This appeal is against the registration of appellant’s trade mark application No. 871297 in class 9, the trade mark being the words 'asian' and 'sources' in lower case with a logo of a series of oblique fading lines between the two words (hereinafter called the Application).

The appellant is one of the largest companies manufacturing, merchandising and providing services in the field of computer, computer hardware and related services. On 16.8.1999, they made the Application. The examiner raised objections under sections 9 & 11 specifically that 'it has direct reference to the goods' and that it should have a disclaimer. A reply was given stating that they were not agreeable to the disclaimer and that it has no reference to the quality of goods and trade marks should not be split up but seen as a whole. The appellant was heard and the impugned order was passed.

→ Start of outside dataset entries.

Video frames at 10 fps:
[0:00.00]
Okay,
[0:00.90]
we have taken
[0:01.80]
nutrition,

The Learned Counsel for the appellant submitted that the respondent had not applied his mind to the trade mark, and that the entire order refers to the trade mark as consisting of words 'asian sources', ignoring the fact that an indispensable part of the trade mark was the logo. The Learned Counsel submitted that the order indicates erroneously the mark suggests products originating from Asia and therefore description, whereas the products had nothing to do with Asia. The Learned Counsel submitted that the trade mark consisted of coined words and logo and was never intended to claim from Asia. So it was totally wrong to reject the application on the ground since the manufacturer is from 'West Indies' they cannot use trade mark since it will deceive people into thinking that the goods originated from Asia. The Learned Counsel submitted that the same device has been accepted for registration in class 35, 38 and 42. The same trade mark has been registered under No. 1323101 in class 7 on 28.6.2006 and under No. 871298 in class 16 on 24.9.2005. He submitted that several countries have granted registration for the same mark. Wherever registration is granted it has been given for the words and design. The Learned Counsel submitted that the impugned order was unsustainable.

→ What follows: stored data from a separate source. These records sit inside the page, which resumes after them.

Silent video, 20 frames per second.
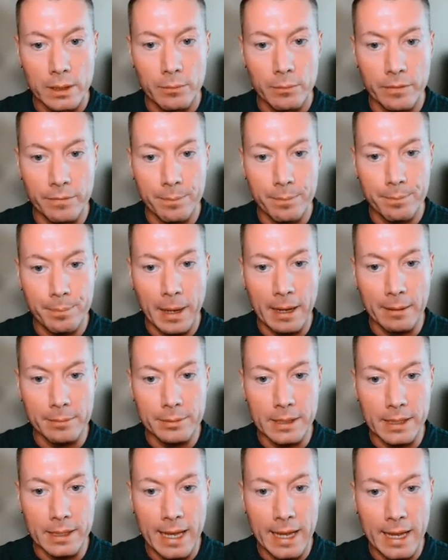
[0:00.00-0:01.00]
with
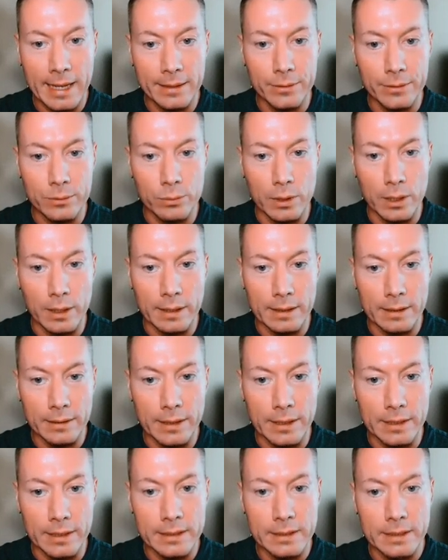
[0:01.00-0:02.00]
perhaps a candle like
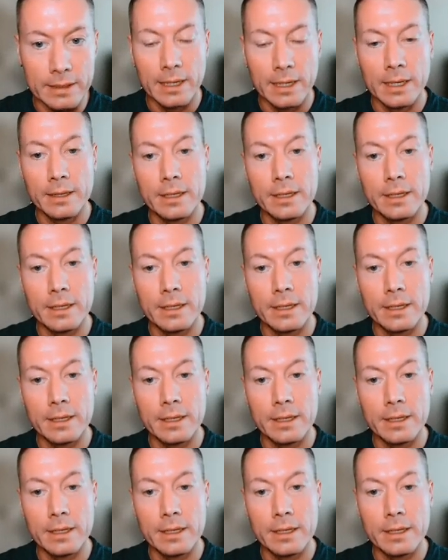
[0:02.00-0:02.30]
this,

We have considered the materials on record and the submissions.

The applicant has been granted registration for the same trade mark, the words 'asian sources' in lower case with a logo of a series of oblique fading lines between the two words in class 7 under No. 1323101 as of 30.11.2004. This certification is dated 28.6.2006. We do not see how the trade mark registration in class 9 can now be refused.

In all the countries where registration has been granted it is for the same mark. The copies of the certificates are enclosed.

The impugned order proceeds on the basis that the trade mark consists of the words 'asian sources', and totally ignores the logo. It clearly speaks of non-application of mind. Had the trade mark been considered as a whole, the conclusion would have been different.

The words 'asian sources' cannot be held to be description of the goods. The appellant has chosen the mark for distinguishing it from those of others. The unusual design has to be seen as a whole. The prior registration has not been considered in the impugned order nor the registration in other countries. It is well settled that 'in such an important branch of commercial law such as trade marks, there should be uniformity as far as possible in all countries administrations the same system of law'. (vide 57 RPC 137 in Shredded Wheat Co Ltd Vs. Kellogg Co (G.B.) (1940).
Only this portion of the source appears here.